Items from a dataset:
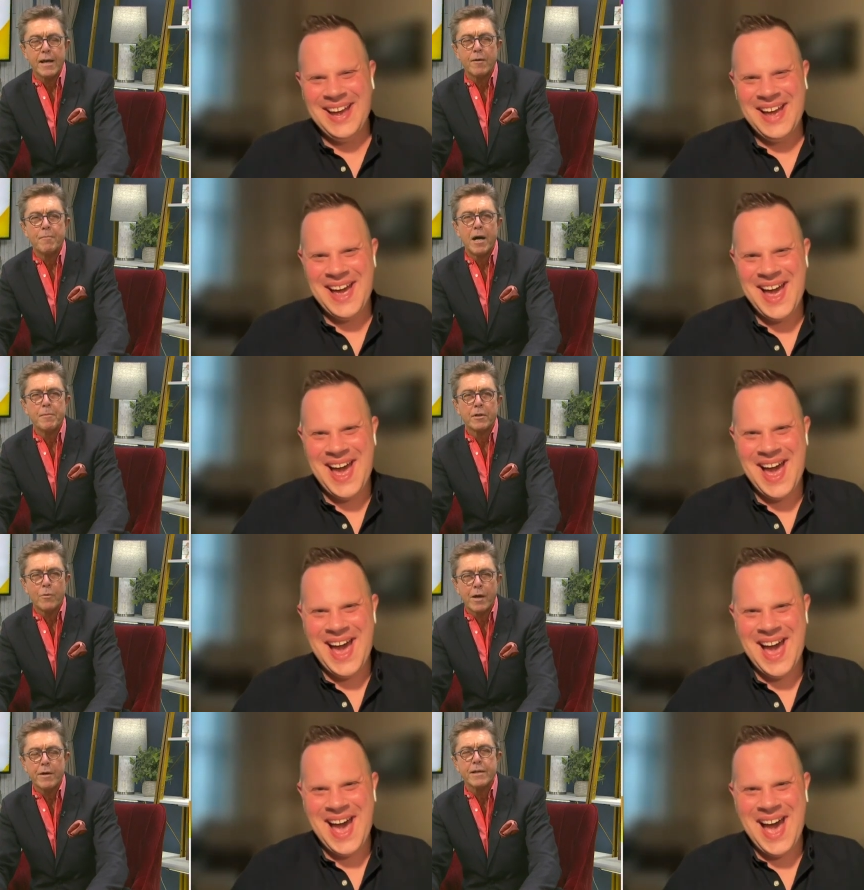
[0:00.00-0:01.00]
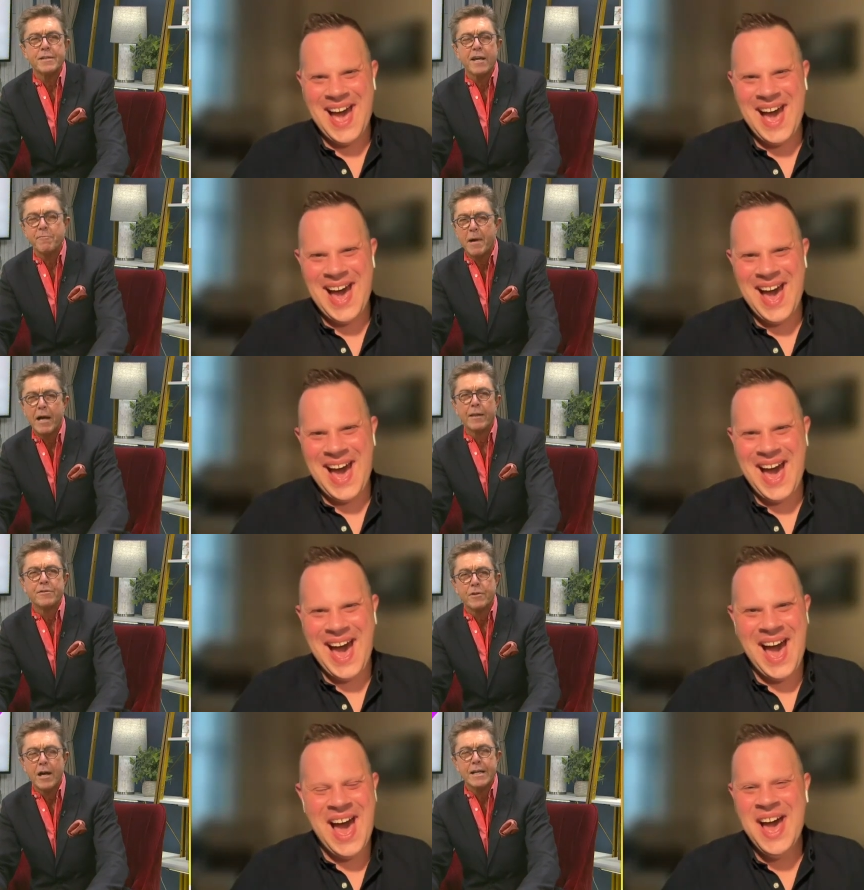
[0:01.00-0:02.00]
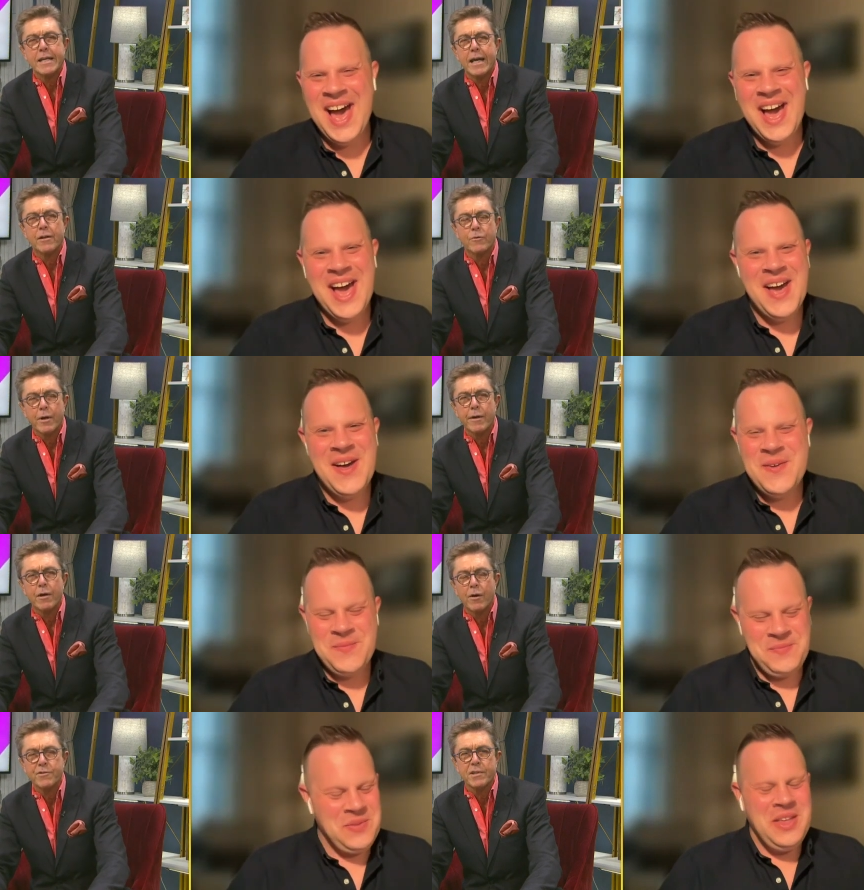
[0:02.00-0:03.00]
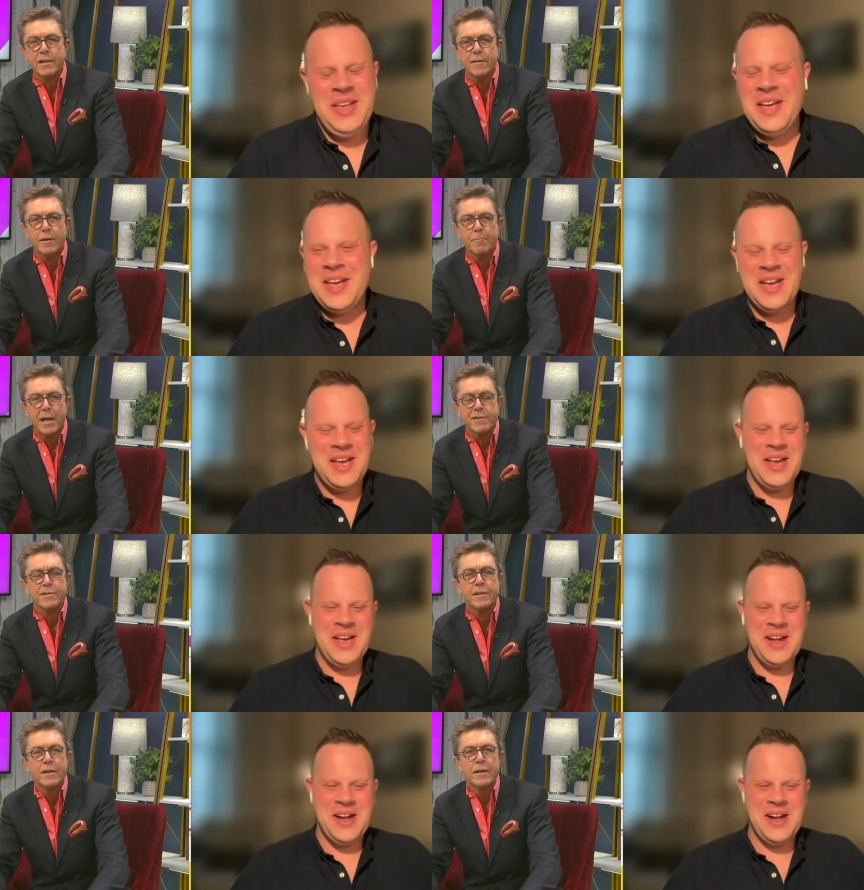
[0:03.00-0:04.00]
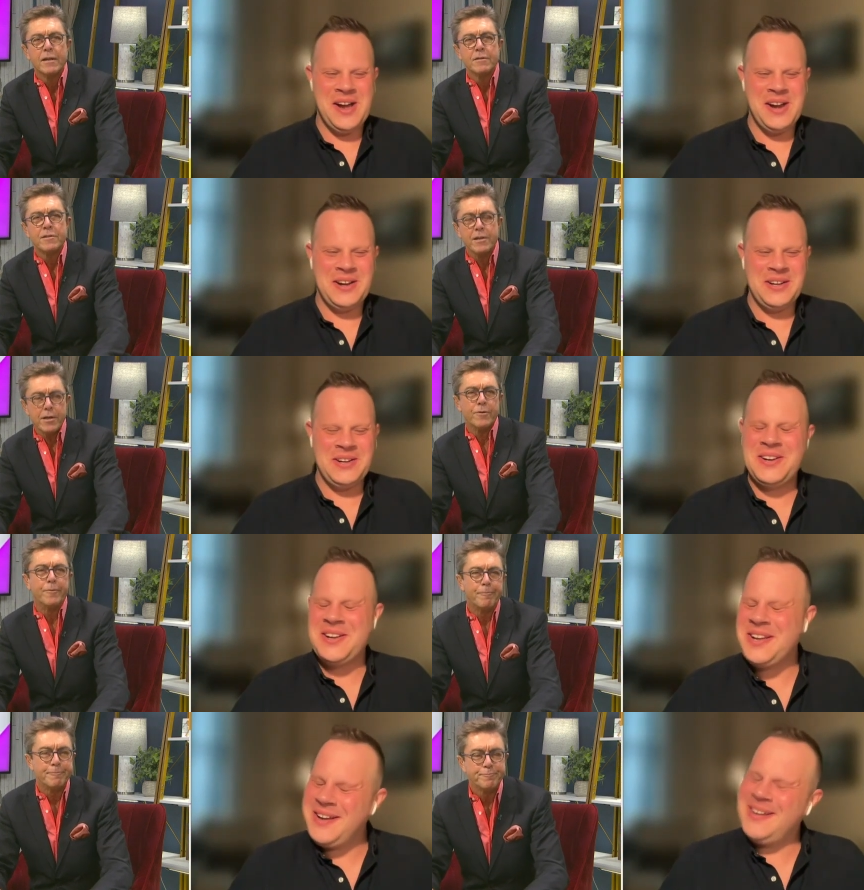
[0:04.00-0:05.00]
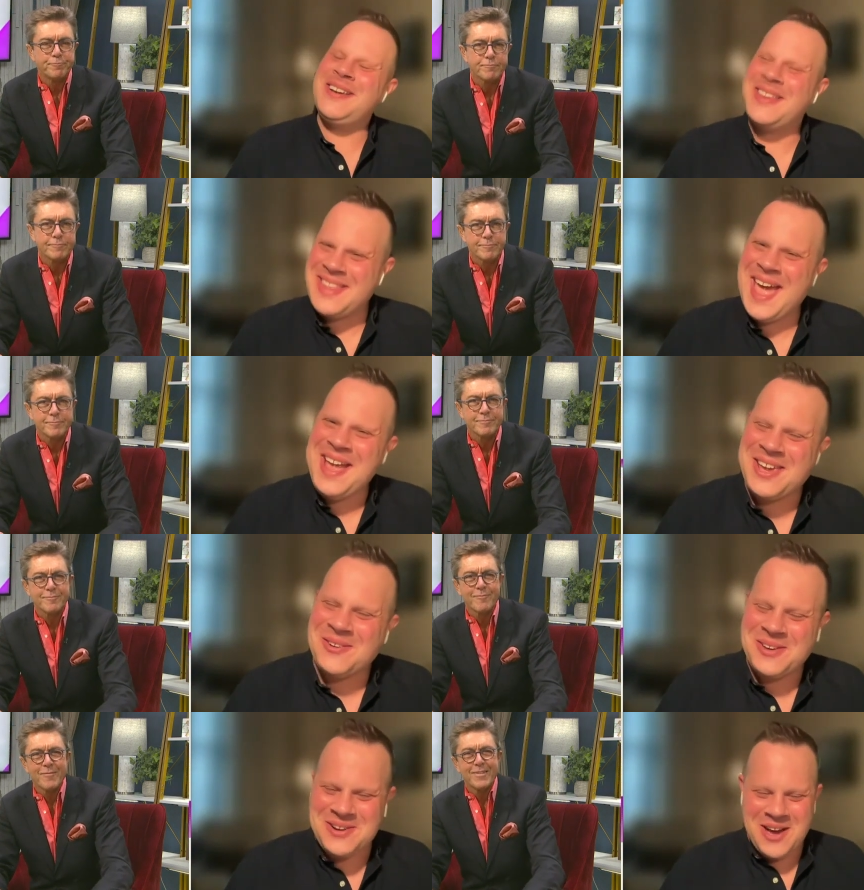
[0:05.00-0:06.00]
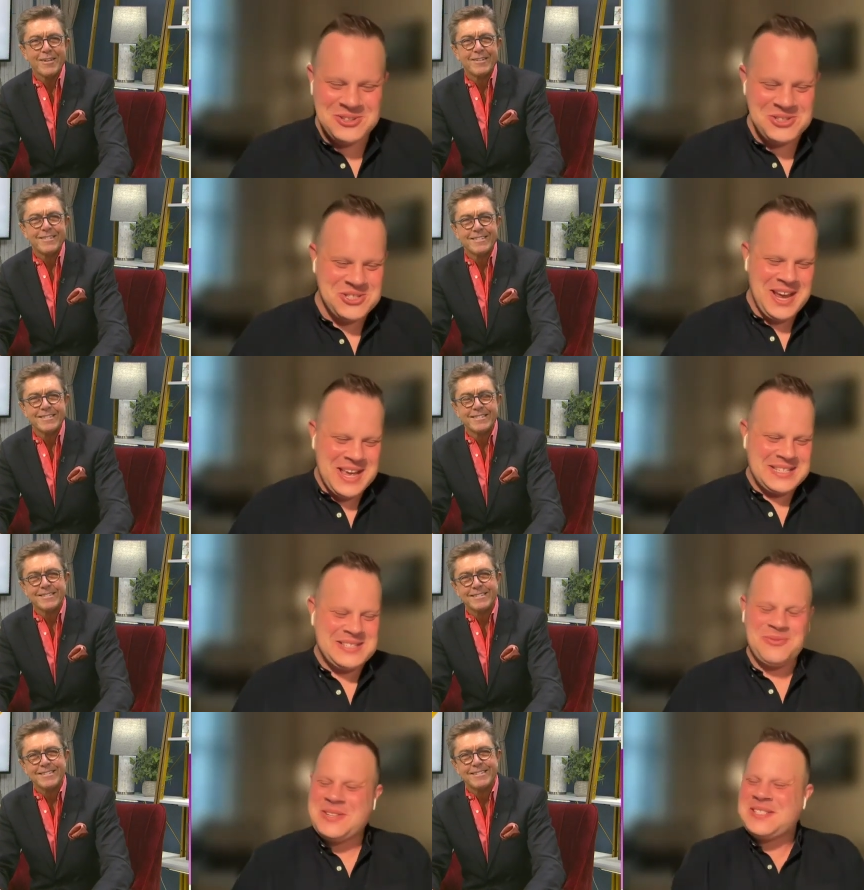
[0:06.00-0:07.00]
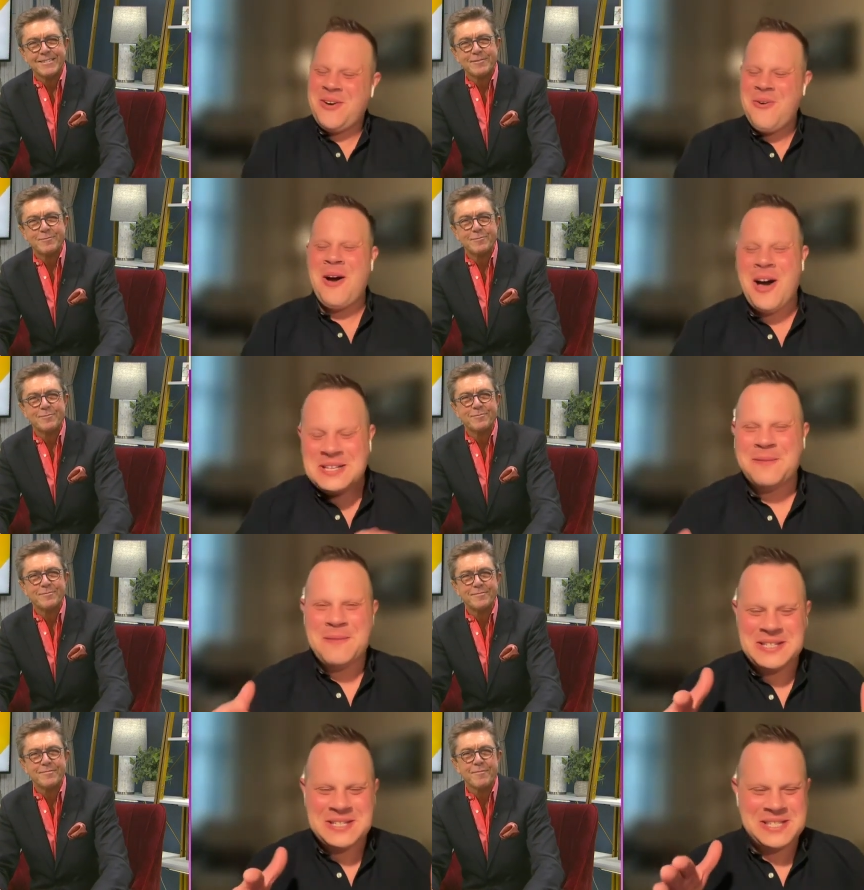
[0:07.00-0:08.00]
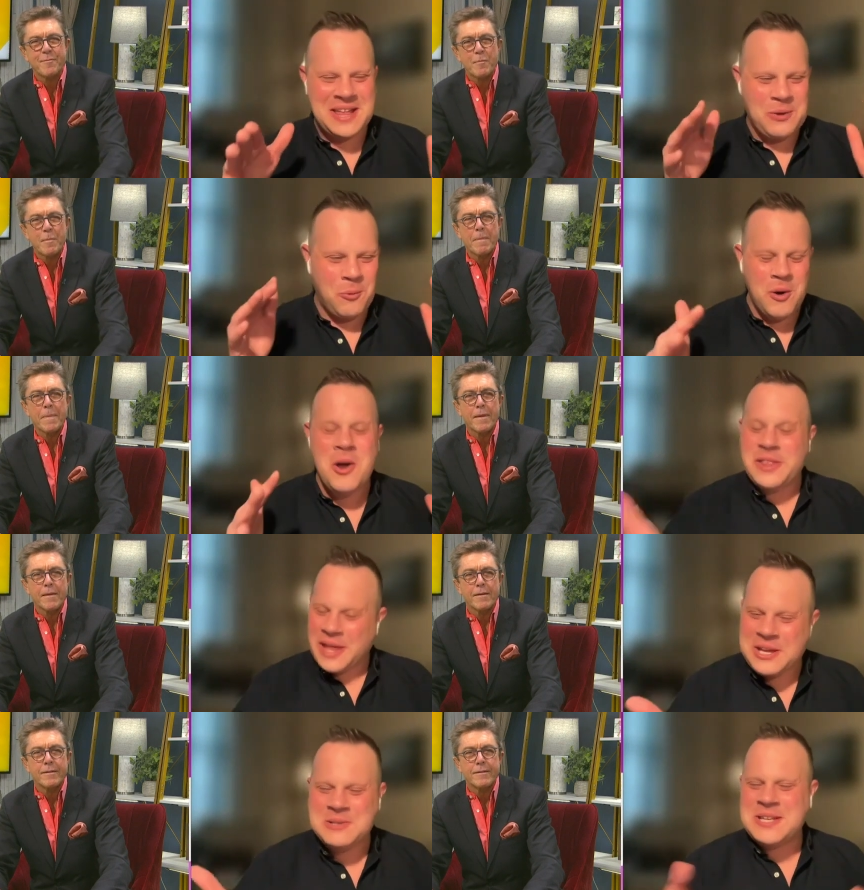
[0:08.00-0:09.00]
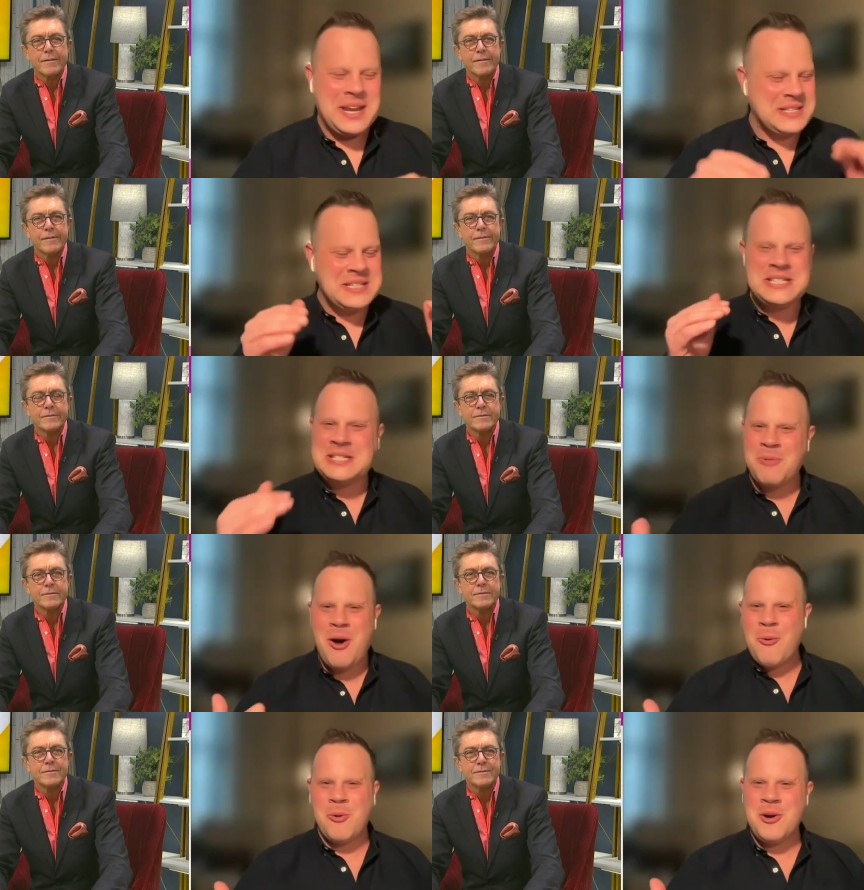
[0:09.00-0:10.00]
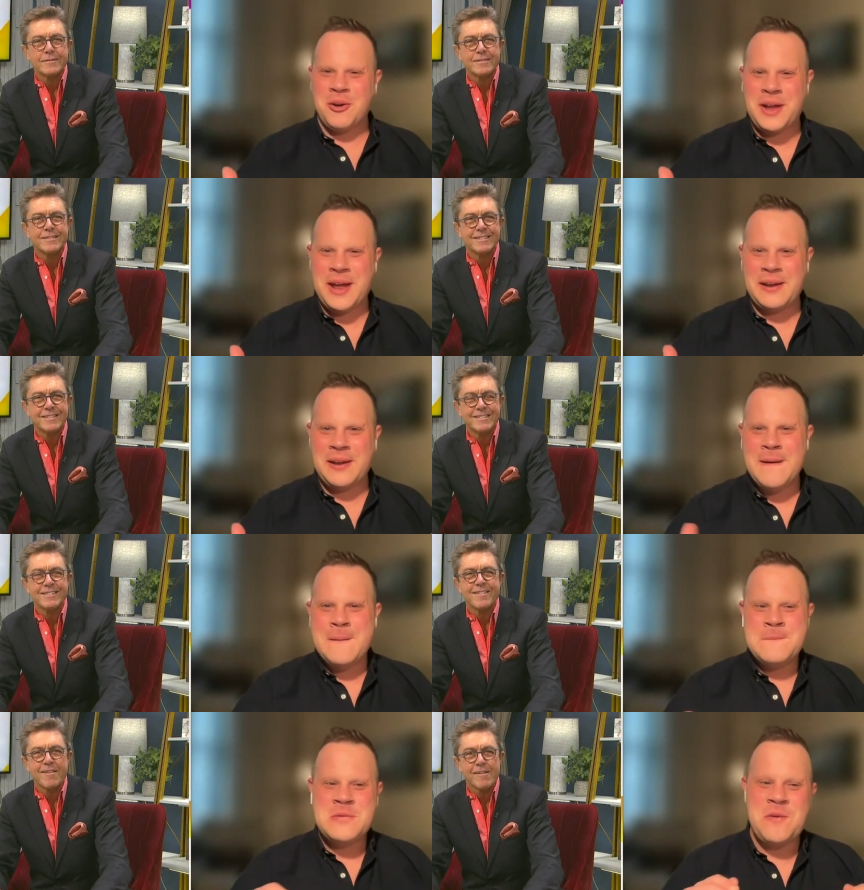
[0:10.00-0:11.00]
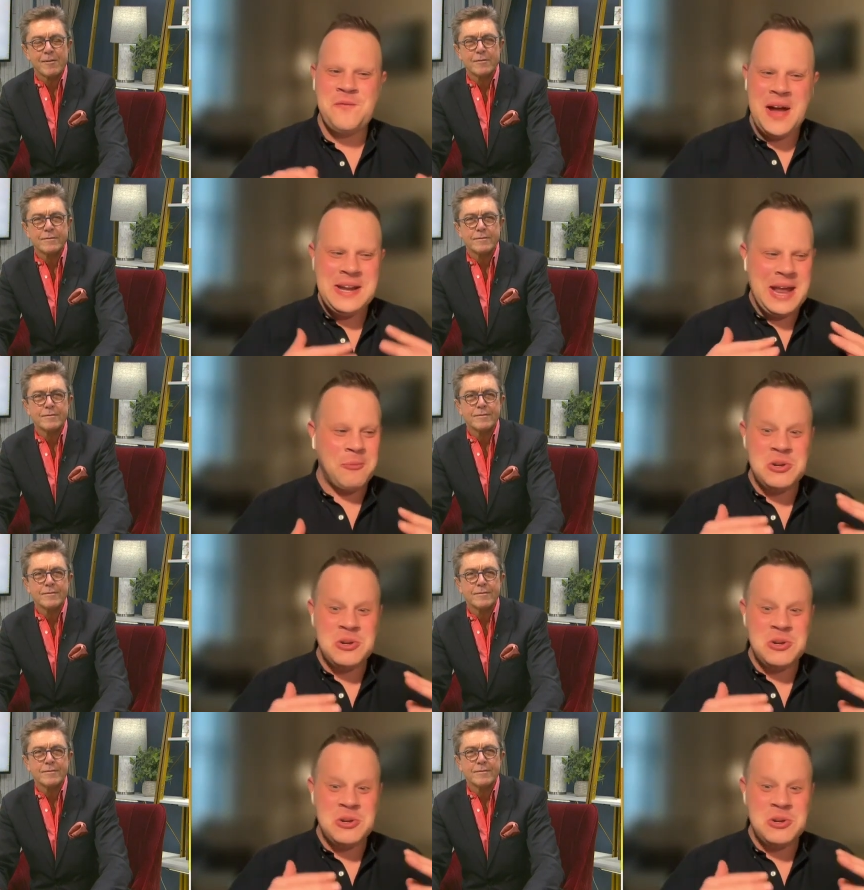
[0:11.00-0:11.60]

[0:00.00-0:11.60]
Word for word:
Speaker 1: now. Mama Aquaria, Dave Palandrani, and Aquaria all sending their best to you. Thank
Speaker 2: you. You know, she is. What's so awesome is is that the world, like you said, it's a small world, and you find out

▶ _YOUR OBJECTIVE_: Looking at the records above, extract only the lines from the one with "[0:10.00-0:11.00]" through the last line, exactly, with the pictures left out.

▶ _RESULT OF THIS TASK_:
[0:10.00-0:11.00]
[0:11.00-0:11.60]

[0:00.00-0:11.60]
Word for word:
Speaker 1: now. Mama Aquaria, Dave Palandrani, and Aquaria all sending their best to you. Thank
Speaker 2: you. You know, she is. What's so awesome is is that the world, like you said, it's a small world, and you find out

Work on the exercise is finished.